Your answer must be an exact copy of the records below, minus the pictures.

--- Available records ---

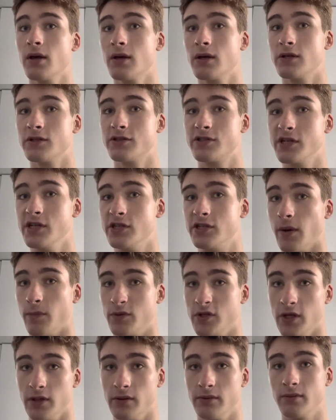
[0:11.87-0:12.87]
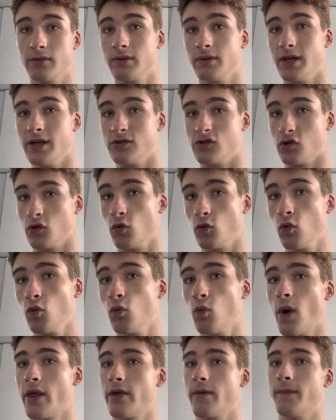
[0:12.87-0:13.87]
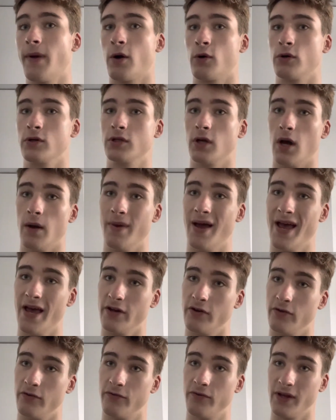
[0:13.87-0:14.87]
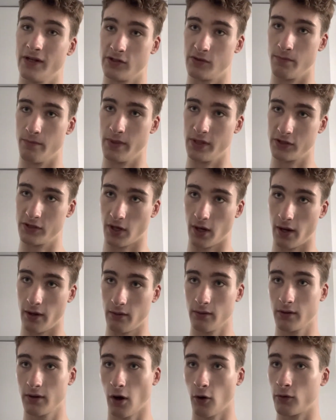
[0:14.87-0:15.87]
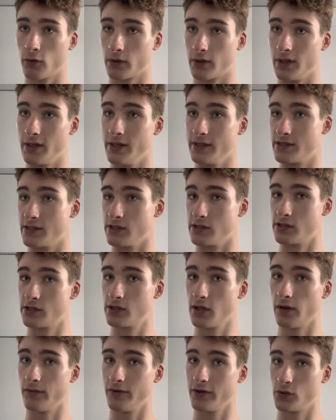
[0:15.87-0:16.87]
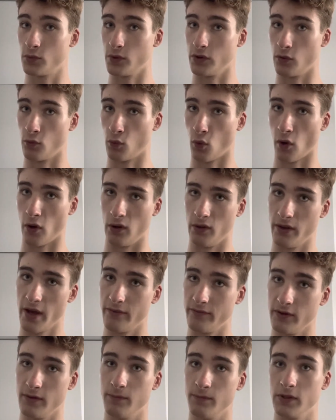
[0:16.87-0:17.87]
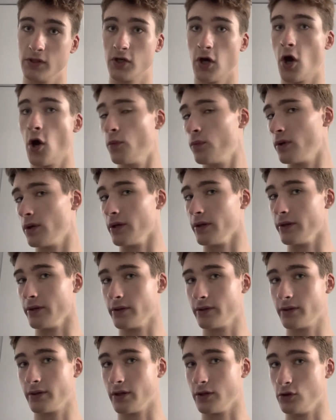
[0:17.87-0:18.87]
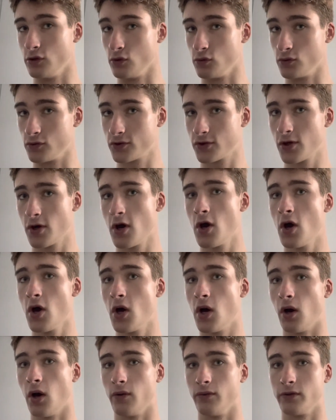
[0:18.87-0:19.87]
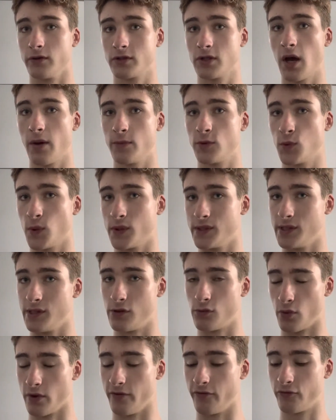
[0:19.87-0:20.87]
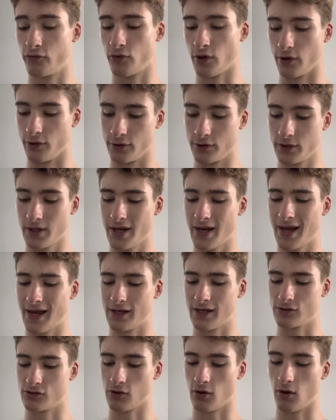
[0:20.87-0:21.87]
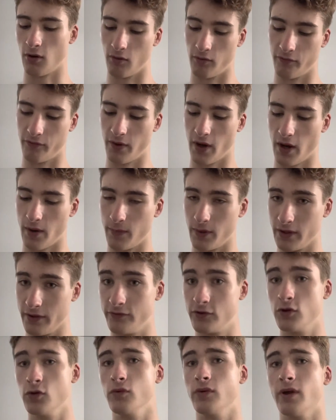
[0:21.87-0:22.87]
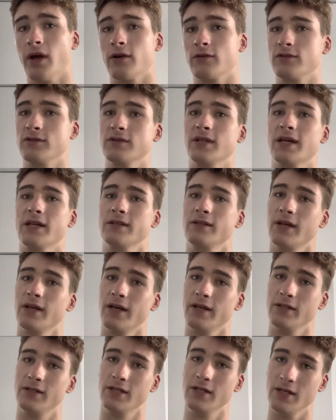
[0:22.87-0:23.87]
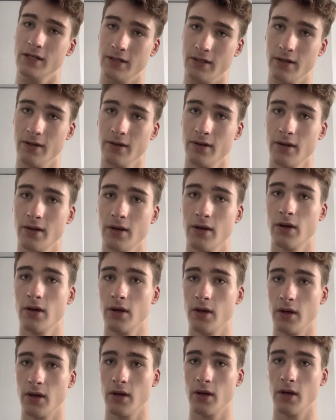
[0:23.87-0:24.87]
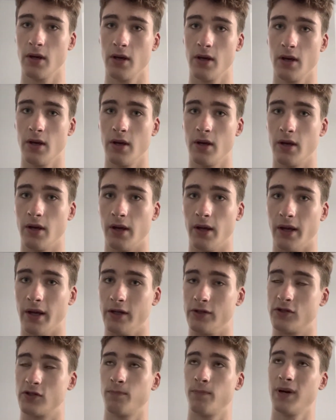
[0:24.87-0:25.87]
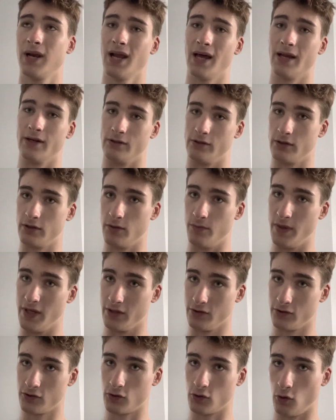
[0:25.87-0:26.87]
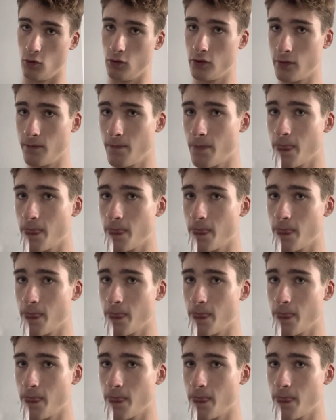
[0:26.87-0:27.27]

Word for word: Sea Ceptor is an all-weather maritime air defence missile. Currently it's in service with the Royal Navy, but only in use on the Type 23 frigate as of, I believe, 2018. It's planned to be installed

---

§ **Finished exercise**
[0:11.87-0:12.87]
[0:12.87-0:13.87]
[0:13.87-0:14.87]
[0:14.87-0:15.87]
[0:15.87-0:16.87]
[0:16.87-0:17.87]
[0:17.87-0:18.87]
[0:18.87-0:19.87]
[0:19.87-0:20.87]
[0:20.87-0:21.87]
[0:21.87-0:22.87]
[0:22.87-0:23.87]
[0:23.87-0:24.87]
[0:24.87-0:25.87]
[0:25.87-0:26.87]
[0:26.87-0:27.27]

Word for word: Sea Ceptor is an all-weather maritime air defence missile. Currently it's in service with the Royal Navy, but only in use on the Type 23 frigate as of, I believe, 2018. It's planned to be installed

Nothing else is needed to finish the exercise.